Google Trends data reflects a rise in searches for the words “housefly” and “मक्खी” in India shortly after actor Amitabh Bachchan falsely claimed houseflies can spread the coronavirus. (Graphic by Ali Abbas Ahmadi)
Kate Starbird, a professor at the University of Washington, goes a step further in her analysis, where she says fans engage in “participatory disinformation” because they are “inspired” by influencers to voluntarily create and expand similar, false narratives and conspiracy theories.
The role of emotion is often overlooked in media literacy campaigns even though it is a strong driver of shares on social media, and therefore a powerful force in disinformation campaigns. Being aware of one’s emotions and how they can be manipulated, as outlined in First Draft’s “psychology of misinformation” series, is one way fans can be better inoculated against misinformation.
The imbalance of power between celebrities and influencers and their fans is further accentuated by social media companies’ sometimes confusing and often inconsistent policies related to misinformation. According to both Facebook and Twitter, a verified badge is granted to accounts that are notable and authentic, but there appear to be no consequences when authentic, verified accounts share lies and half-truths. In addition, politicians are exempted from Facebook’s Third-Party Fact-Checking Program, so any political misinformation they share usually remains online.
2020 has also seen the continued rise of “celebrity journalists,” i.e., news anchors and commentators who have built sizeable followings because they tend to sensationalize their reporting and do not appear to be bound by traditional journalistic principles of balanced, fair and factual reporting.

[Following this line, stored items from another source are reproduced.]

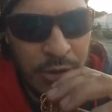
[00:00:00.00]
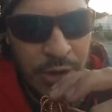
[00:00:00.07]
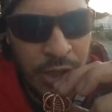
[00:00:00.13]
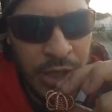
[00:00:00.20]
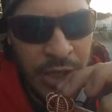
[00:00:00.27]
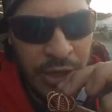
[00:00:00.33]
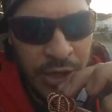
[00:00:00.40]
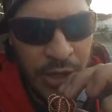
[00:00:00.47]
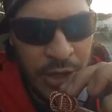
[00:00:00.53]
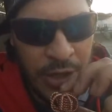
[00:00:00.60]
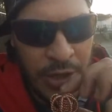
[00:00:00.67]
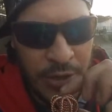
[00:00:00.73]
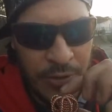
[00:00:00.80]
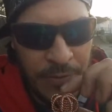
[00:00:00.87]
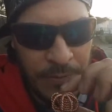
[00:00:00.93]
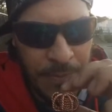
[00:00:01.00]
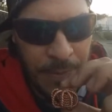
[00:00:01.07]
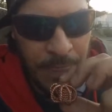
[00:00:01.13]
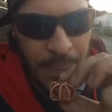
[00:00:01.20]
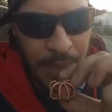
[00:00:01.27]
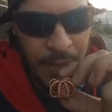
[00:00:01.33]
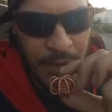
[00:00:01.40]
a
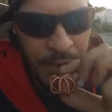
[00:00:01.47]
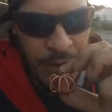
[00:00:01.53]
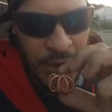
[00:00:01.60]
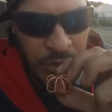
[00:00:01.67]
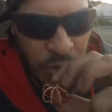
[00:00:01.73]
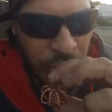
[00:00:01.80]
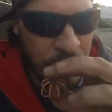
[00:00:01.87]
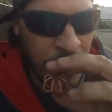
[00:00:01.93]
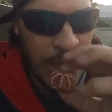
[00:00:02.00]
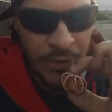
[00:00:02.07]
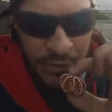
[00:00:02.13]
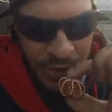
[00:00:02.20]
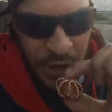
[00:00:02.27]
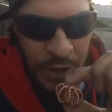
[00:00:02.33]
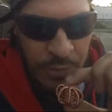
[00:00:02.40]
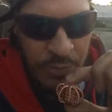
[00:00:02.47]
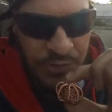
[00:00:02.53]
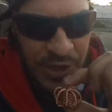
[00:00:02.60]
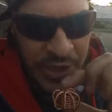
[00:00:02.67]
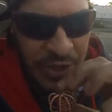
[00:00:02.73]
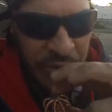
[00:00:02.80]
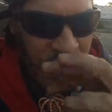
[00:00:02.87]
new layer comes,
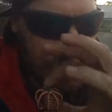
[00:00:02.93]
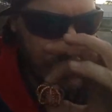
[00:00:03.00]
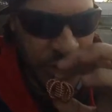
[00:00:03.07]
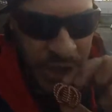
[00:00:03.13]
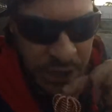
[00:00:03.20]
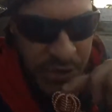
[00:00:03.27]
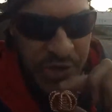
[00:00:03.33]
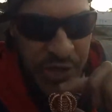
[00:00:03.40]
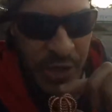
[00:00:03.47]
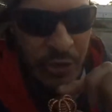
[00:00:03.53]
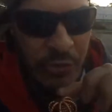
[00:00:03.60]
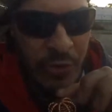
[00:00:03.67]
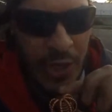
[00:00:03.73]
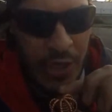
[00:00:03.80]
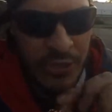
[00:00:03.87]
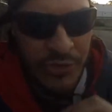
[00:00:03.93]
like a new skin cell, right?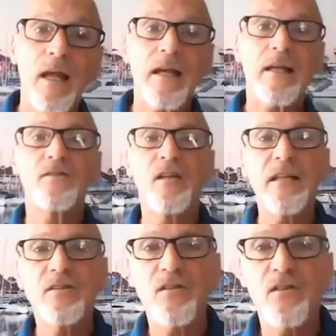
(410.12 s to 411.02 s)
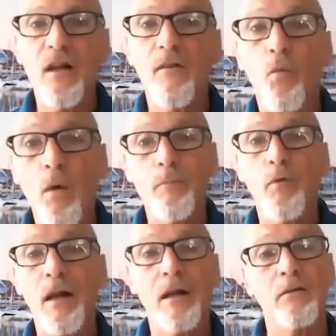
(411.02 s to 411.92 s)
it can teach itself what
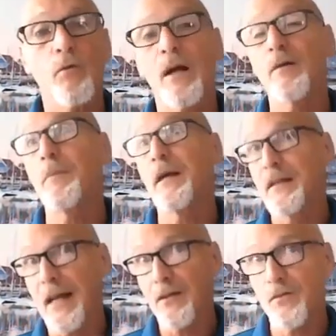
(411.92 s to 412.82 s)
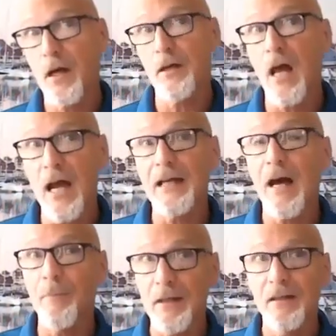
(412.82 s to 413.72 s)
product to recommend next online.
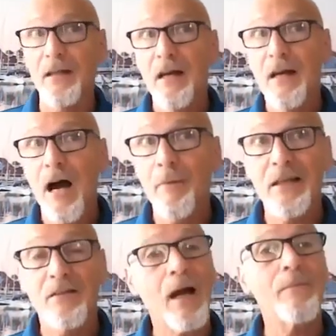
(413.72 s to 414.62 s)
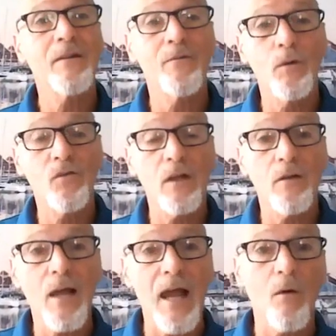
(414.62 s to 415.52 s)
How many times have we seen
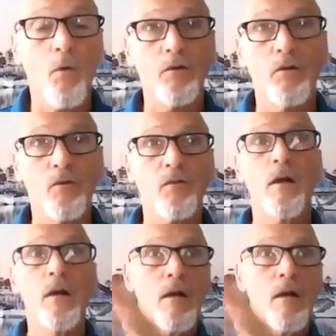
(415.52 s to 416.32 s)
that where you justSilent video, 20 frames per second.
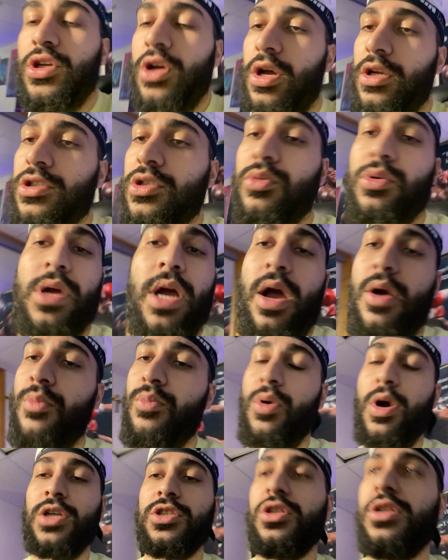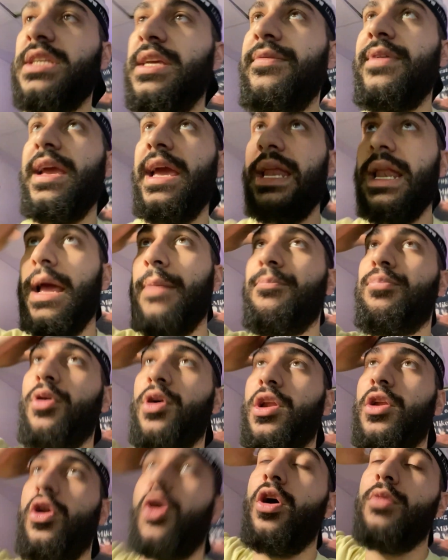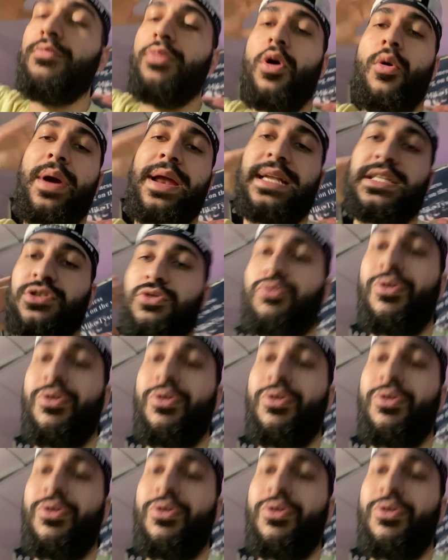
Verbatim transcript: going on. So we gotta watch our T V. And I put it on, bro. And it's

For instance, Indian news anchor Arnab Goswami has acquired a reputation for sensationalist reporting and for promoting hateful information and conspiracy theories — such as falsely accusing members of a Muslim missionary group of spreading Covid-19. In Australia, commentators such as Sky News’ Peta Credlin and Alan Jones are often misconstrued as journalists, with their views mistaken for facts. Similarly, in Hong Kong, commentators such as Lee Yee and Chip Tsao, along with members of the pro-democracy camp, have voiced support for US President Donald Trump over his hardline approach to the Chinese Communist Party. Opinion pieces from them are considered a representation of their publishers’ stance.
Celebrities and online personalities enjoy an outsized influence on social media, but 2020 has shown they are a disproportionately important vector in the disinformation ecosystem. The size of their direct audience on the platforms, combined with the recognition their online activities receive from the mainstream media, can make them dangerous players when they share false or misleading information. In 2021, let’s avoid giving oxygen to inaccurate and false information and be mindful about the amount of airtime given to influencers and celebrities, especially those who are repeat offenders.